Dicen que todos los caminos conducen a Roma. Yo preferiría que me llevasen al mar. También dicen que la línea recta es el camino más corto, para llegar al mismo sitio: Cibeles, mi casa o Montparnasse. Como siempre es alguien ajeno a una misma quien nos dice cómo somos, según lo que hacemos. Lo mío es callejear y llegar al mismo sitio, pero dando vueltas. En forma de perífrasis, equívocos o atajos inventados. Parece que entonces, lo que me ocurre es que no quiero llegar, ¿por si el camino se acaba?, ¿por si el final no me gusta? Como si la vida fuese El Apartamento y llegar al destino es el The End sin beso, que abre el camino a la felicidad.
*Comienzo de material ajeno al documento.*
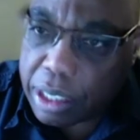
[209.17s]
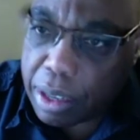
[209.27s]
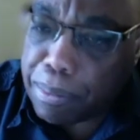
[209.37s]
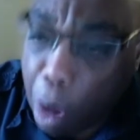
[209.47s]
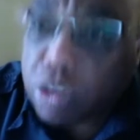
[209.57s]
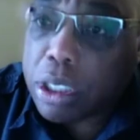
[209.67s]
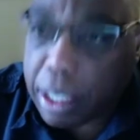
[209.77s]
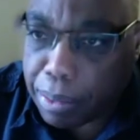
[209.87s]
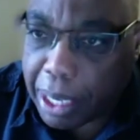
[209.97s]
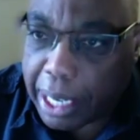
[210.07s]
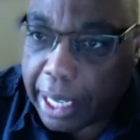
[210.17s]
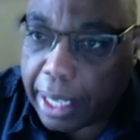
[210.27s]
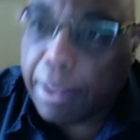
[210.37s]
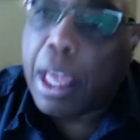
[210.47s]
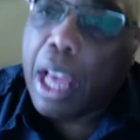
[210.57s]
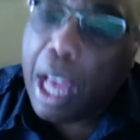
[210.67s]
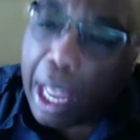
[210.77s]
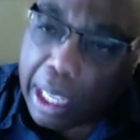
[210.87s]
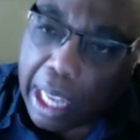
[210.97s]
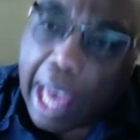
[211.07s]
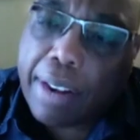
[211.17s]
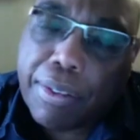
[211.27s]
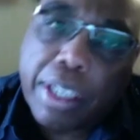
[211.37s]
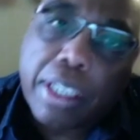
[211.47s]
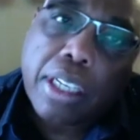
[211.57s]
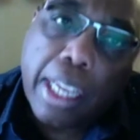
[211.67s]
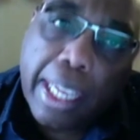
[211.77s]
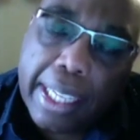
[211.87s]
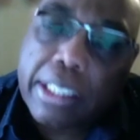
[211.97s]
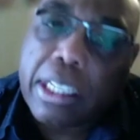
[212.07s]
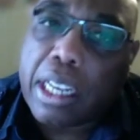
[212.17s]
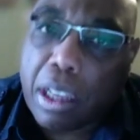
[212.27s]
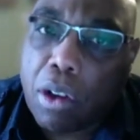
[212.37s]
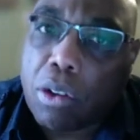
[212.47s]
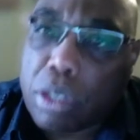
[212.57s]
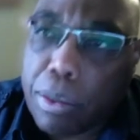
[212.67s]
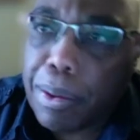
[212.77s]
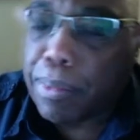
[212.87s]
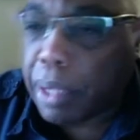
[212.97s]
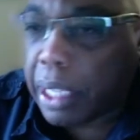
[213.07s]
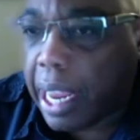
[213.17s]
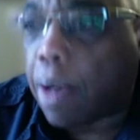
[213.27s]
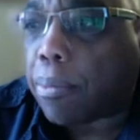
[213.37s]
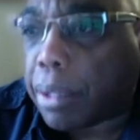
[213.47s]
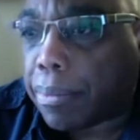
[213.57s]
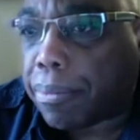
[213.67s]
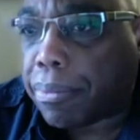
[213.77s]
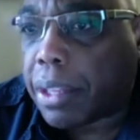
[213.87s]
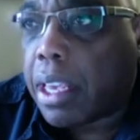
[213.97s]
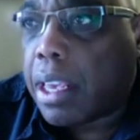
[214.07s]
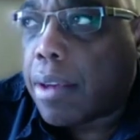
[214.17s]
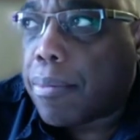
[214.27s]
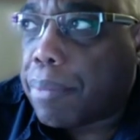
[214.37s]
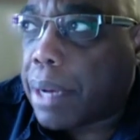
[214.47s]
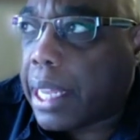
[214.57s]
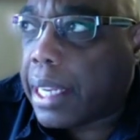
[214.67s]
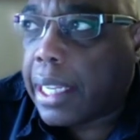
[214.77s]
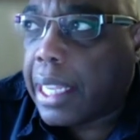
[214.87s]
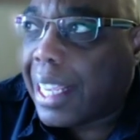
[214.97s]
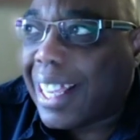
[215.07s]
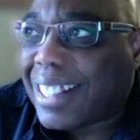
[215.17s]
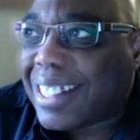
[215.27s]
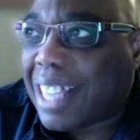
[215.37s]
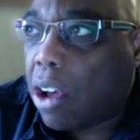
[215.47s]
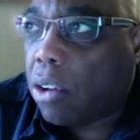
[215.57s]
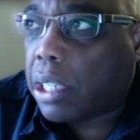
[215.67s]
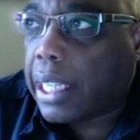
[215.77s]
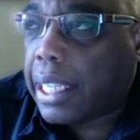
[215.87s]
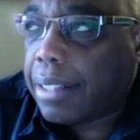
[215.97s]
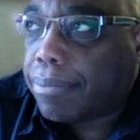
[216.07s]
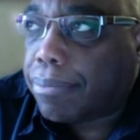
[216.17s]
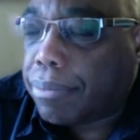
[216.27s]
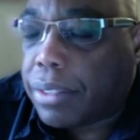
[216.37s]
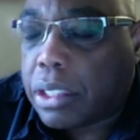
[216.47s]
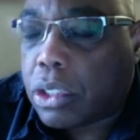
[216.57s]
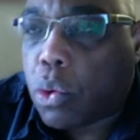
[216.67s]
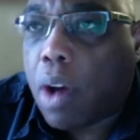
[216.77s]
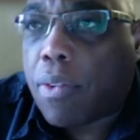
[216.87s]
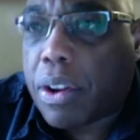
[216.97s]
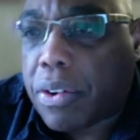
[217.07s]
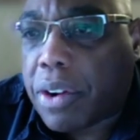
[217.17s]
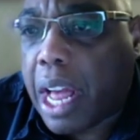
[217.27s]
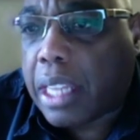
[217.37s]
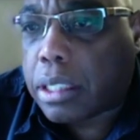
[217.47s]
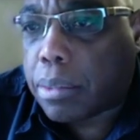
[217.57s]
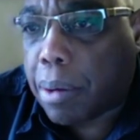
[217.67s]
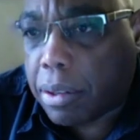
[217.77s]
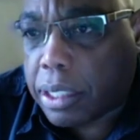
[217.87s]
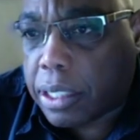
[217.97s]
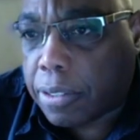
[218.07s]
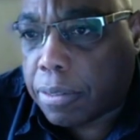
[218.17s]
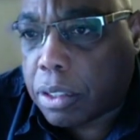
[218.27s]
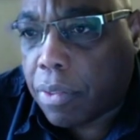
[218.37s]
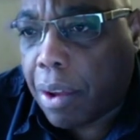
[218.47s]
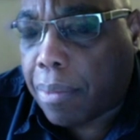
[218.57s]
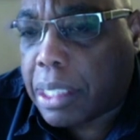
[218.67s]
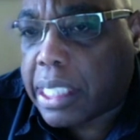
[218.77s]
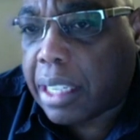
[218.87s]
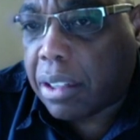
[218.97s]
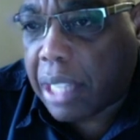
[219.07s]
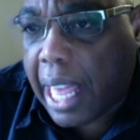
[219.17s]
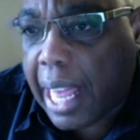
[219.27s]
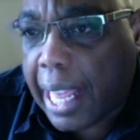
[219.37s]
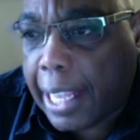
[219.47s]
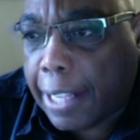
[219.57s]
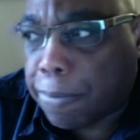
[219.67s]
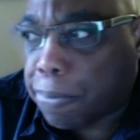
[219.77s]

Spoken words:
Most of the money, a lot of it is going to go to people and help them, but it's only $1,200 a person. So if I'm a single guy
Es entonces cuando la lucha empieza, la constancia, el esfuerzo, tirar la raqueta de tenis, perder a las cartas, cambiar de oficina. Es entonces, es todo lo que Billy no nos contó lo que en realidad es la vida. Doy un rodeo, merodeo por la puerta de Jack Lemmon, pero me quedo en la esquina tal si fuera Irma la Dulce. Disfruto del camino, ¿para qué negarlo? Pero no hay que esquivar el luminoso esplendor de la Gran Vía.